Stored data entries:
# # # # # # #

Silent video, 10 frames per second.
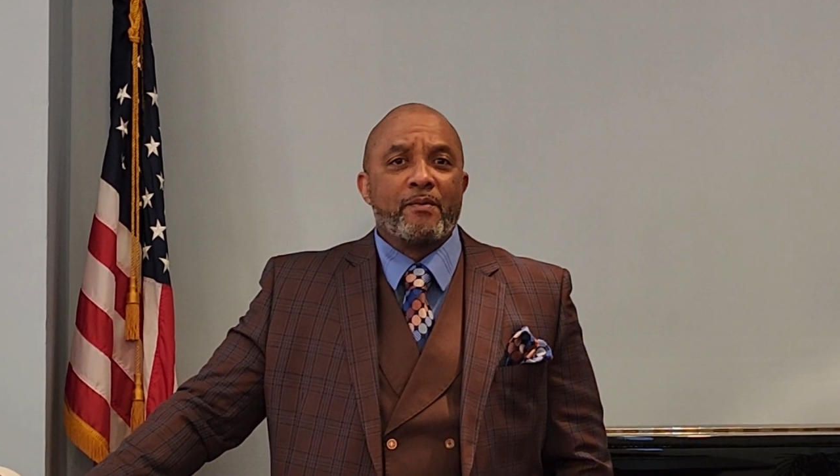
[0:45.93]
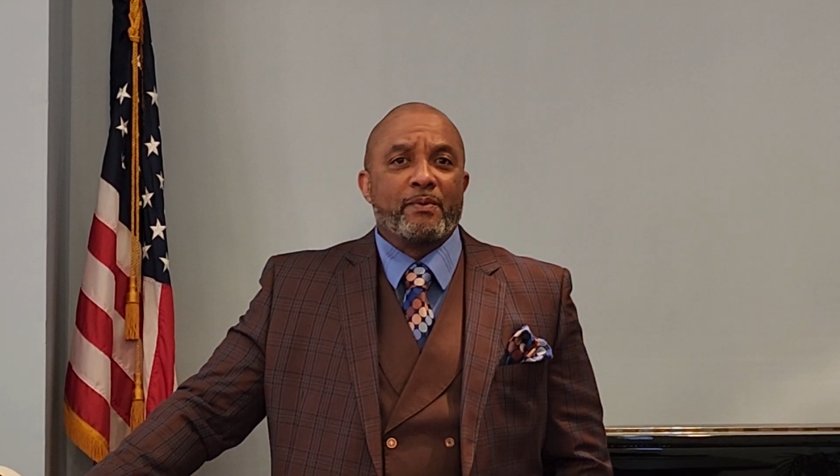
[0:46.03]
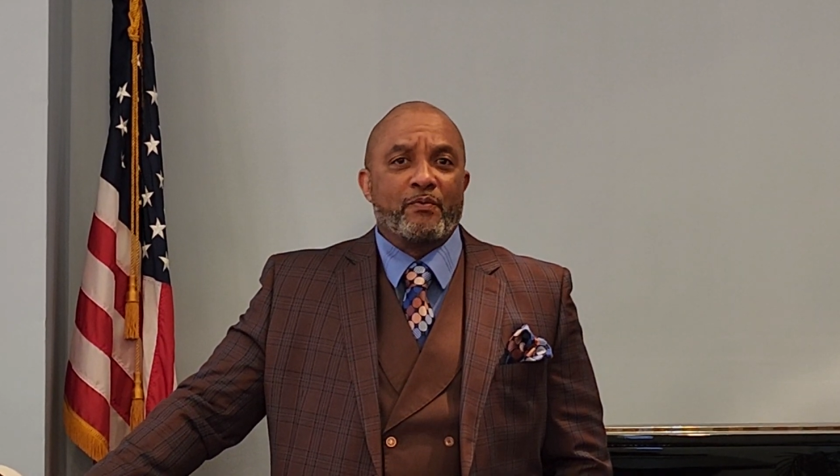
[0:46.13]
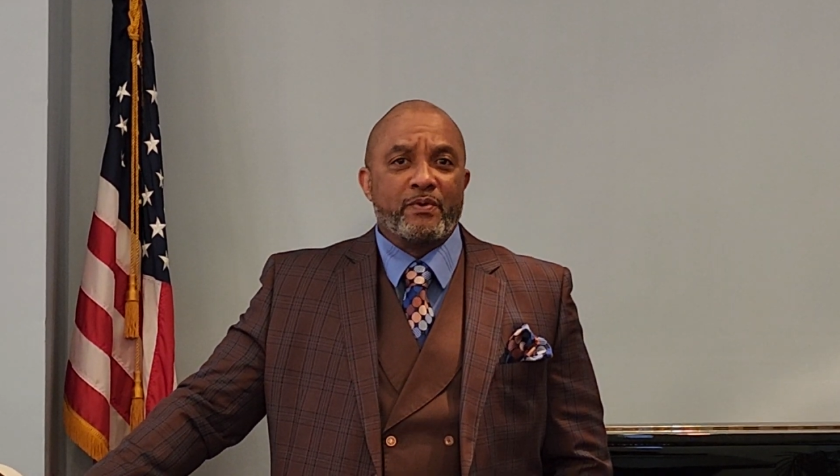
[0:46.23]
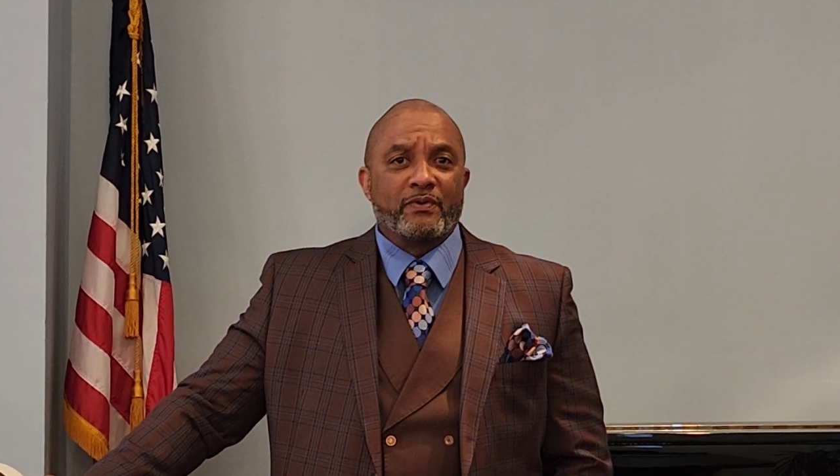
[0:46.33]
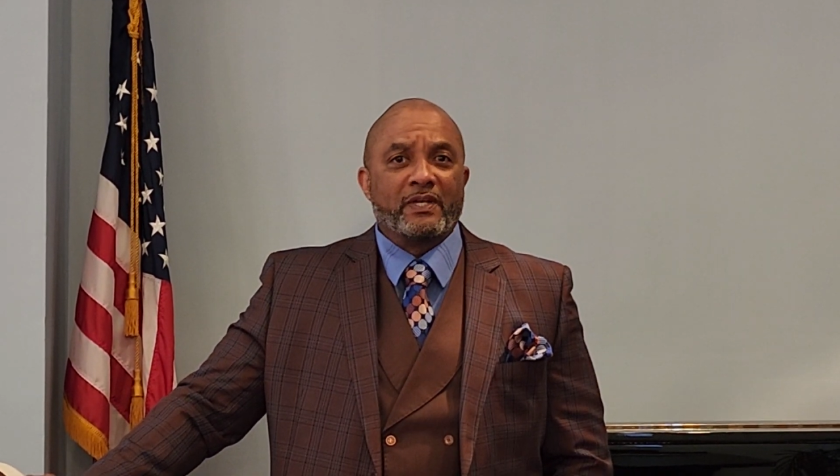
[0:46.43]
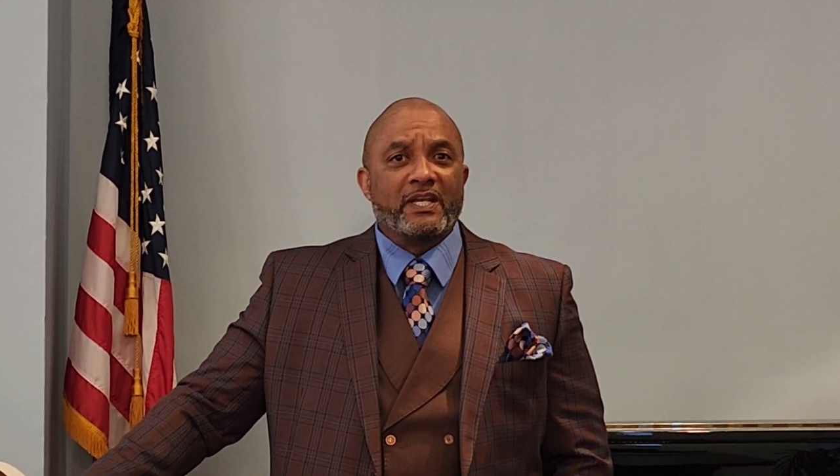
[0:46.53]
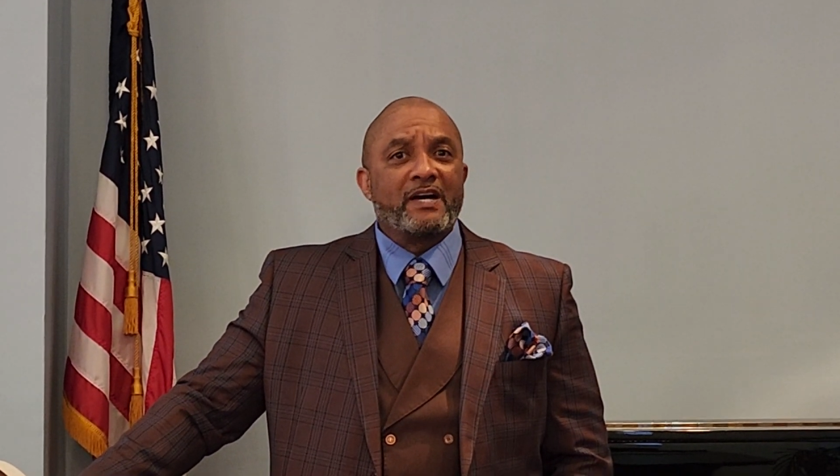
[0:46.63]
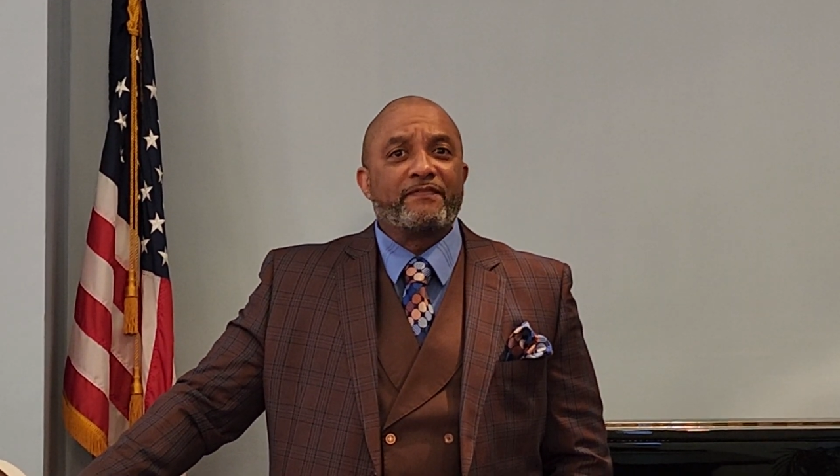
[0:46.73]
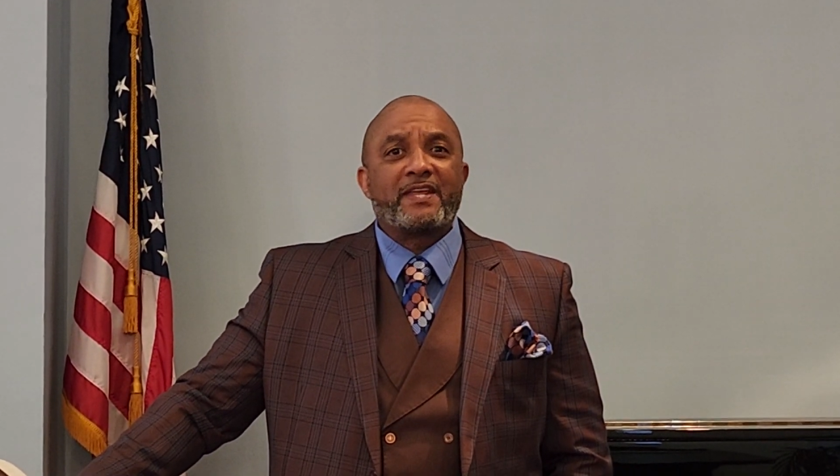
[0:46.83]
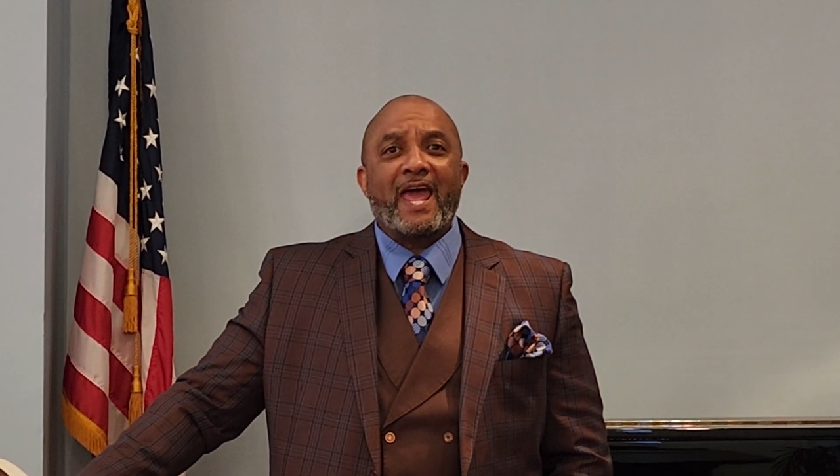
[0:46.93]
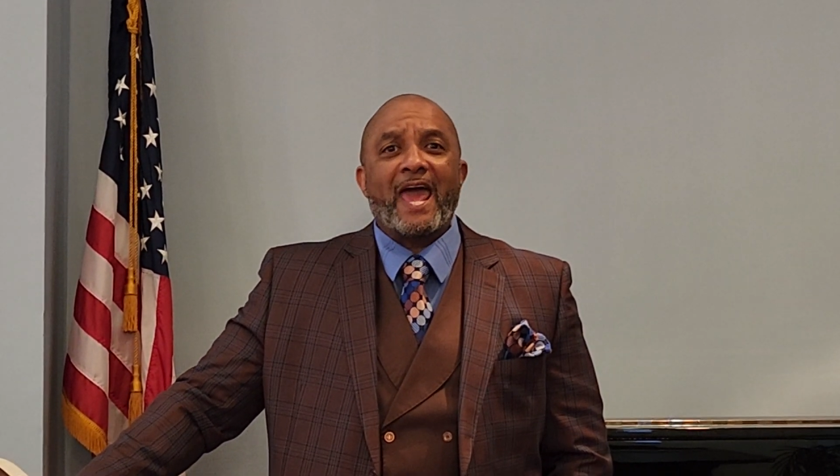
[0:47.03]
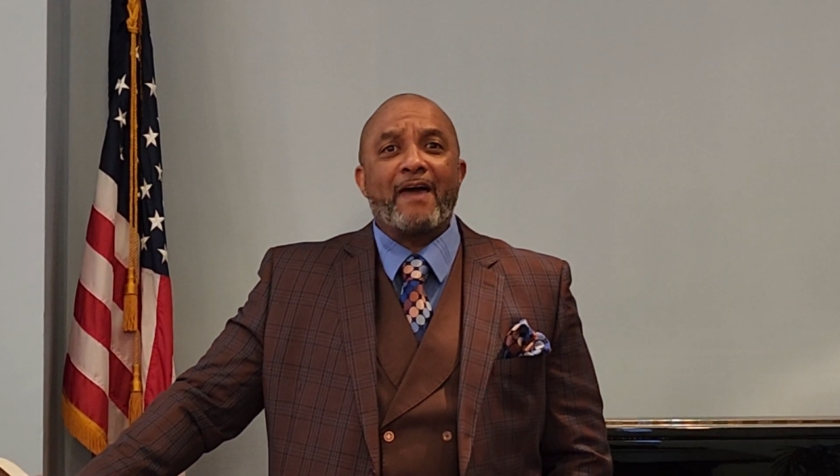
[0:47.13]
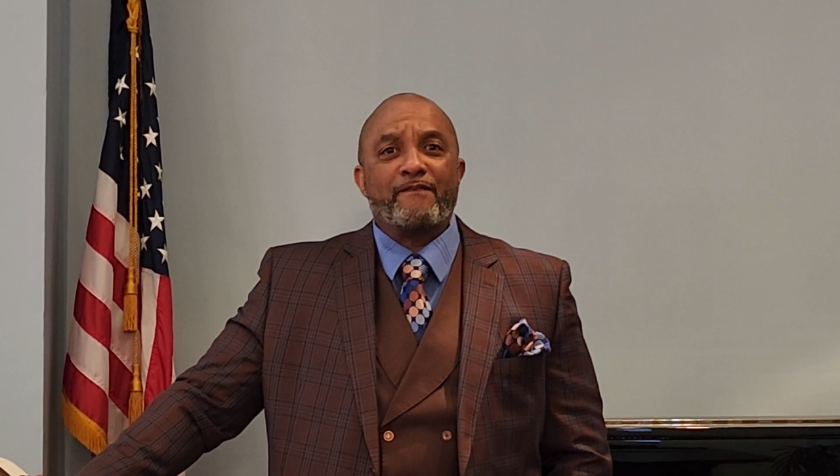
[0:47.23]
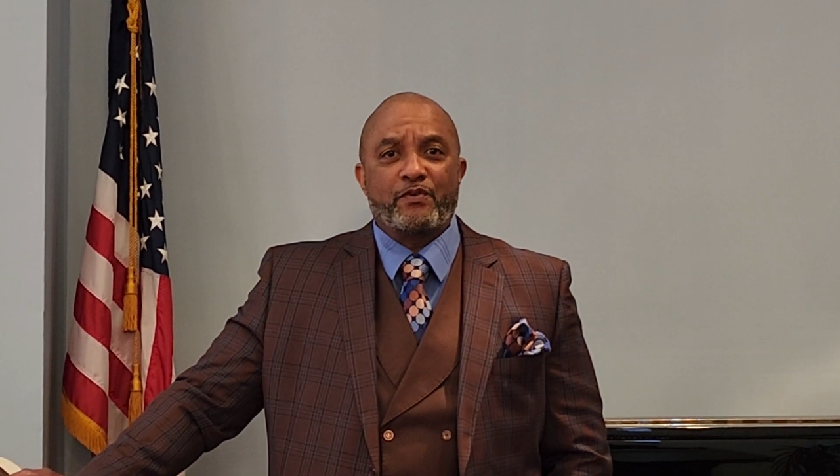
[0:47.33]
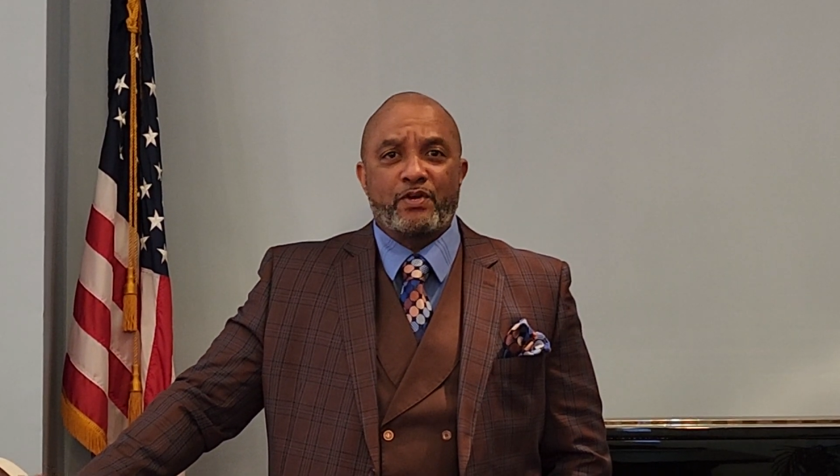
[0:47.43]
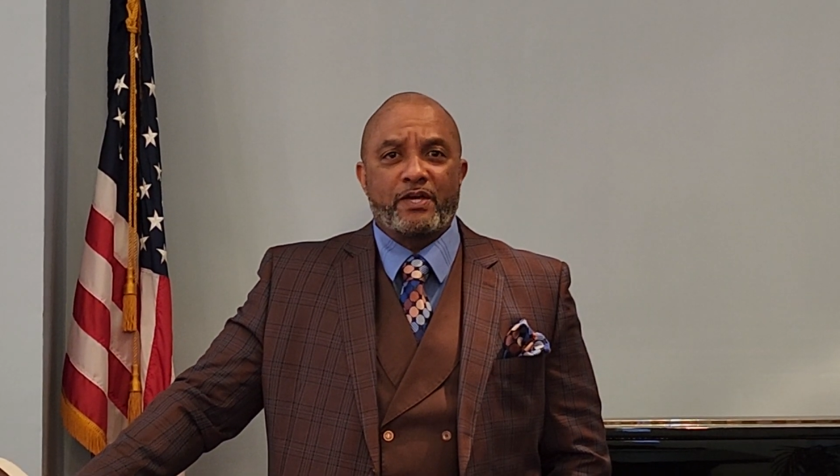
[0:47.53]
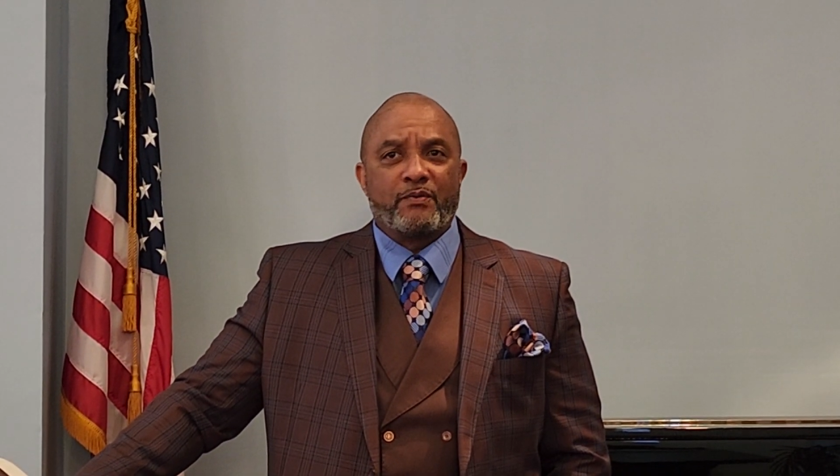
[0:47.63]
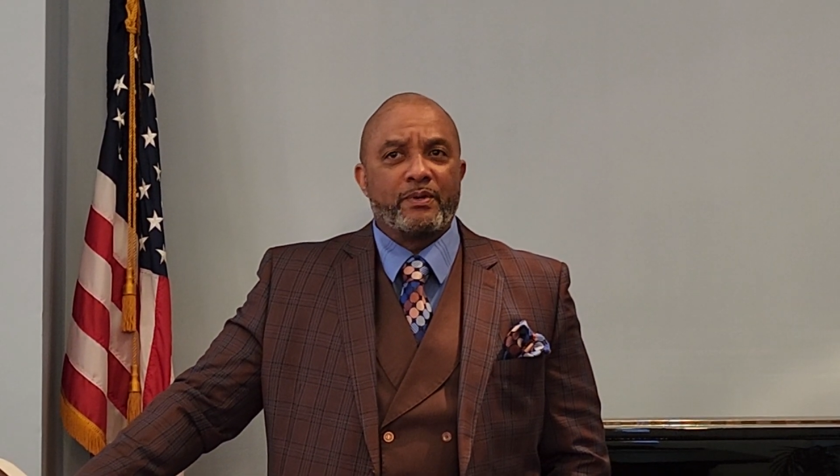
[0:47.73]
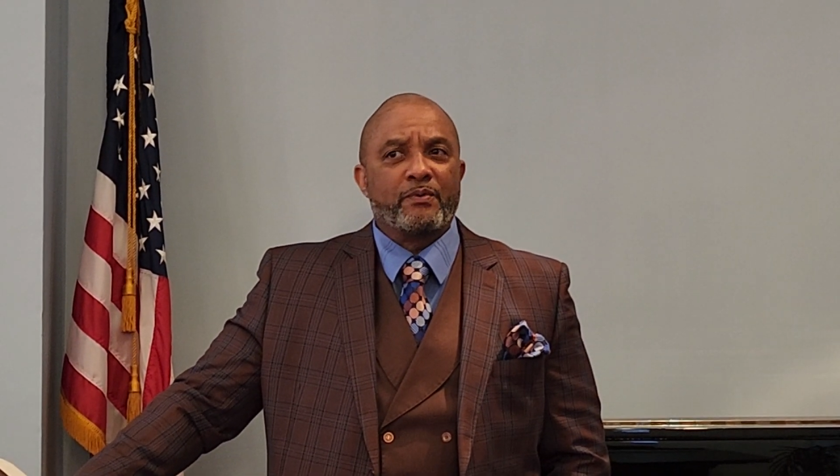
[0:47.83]
But we would love to have you
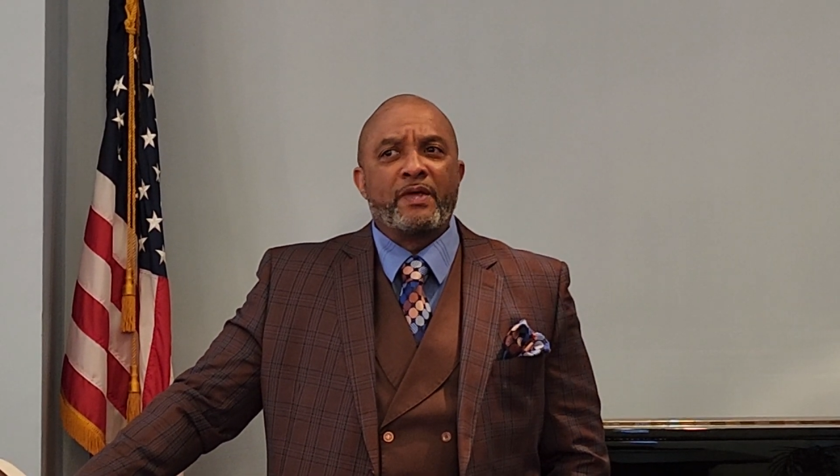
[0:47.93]
here.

# # # # # # #

#### WHAT YOU NEED TO DO
The data above, line by line: transcribe it exactly and drop the pictures.

#### RESULT
Silent video, 10 frames per second.
[0:45.93]
[0:46.03]
[0:46.13]
[0:46.23]
[0:46.33]
[0:46.43]
[0:46.53]
[0:46.63]
[0:46.73]
[0:46.83]
[0:46.93]
[0:47.03]
[0:47.13]
[0:47.23]
[0:47.33]
[0:47.43]
[0:47.53]
[0:47.63]
[0:47.73]
[0:47.83]
But we would love to have you
[0:47.93]
here.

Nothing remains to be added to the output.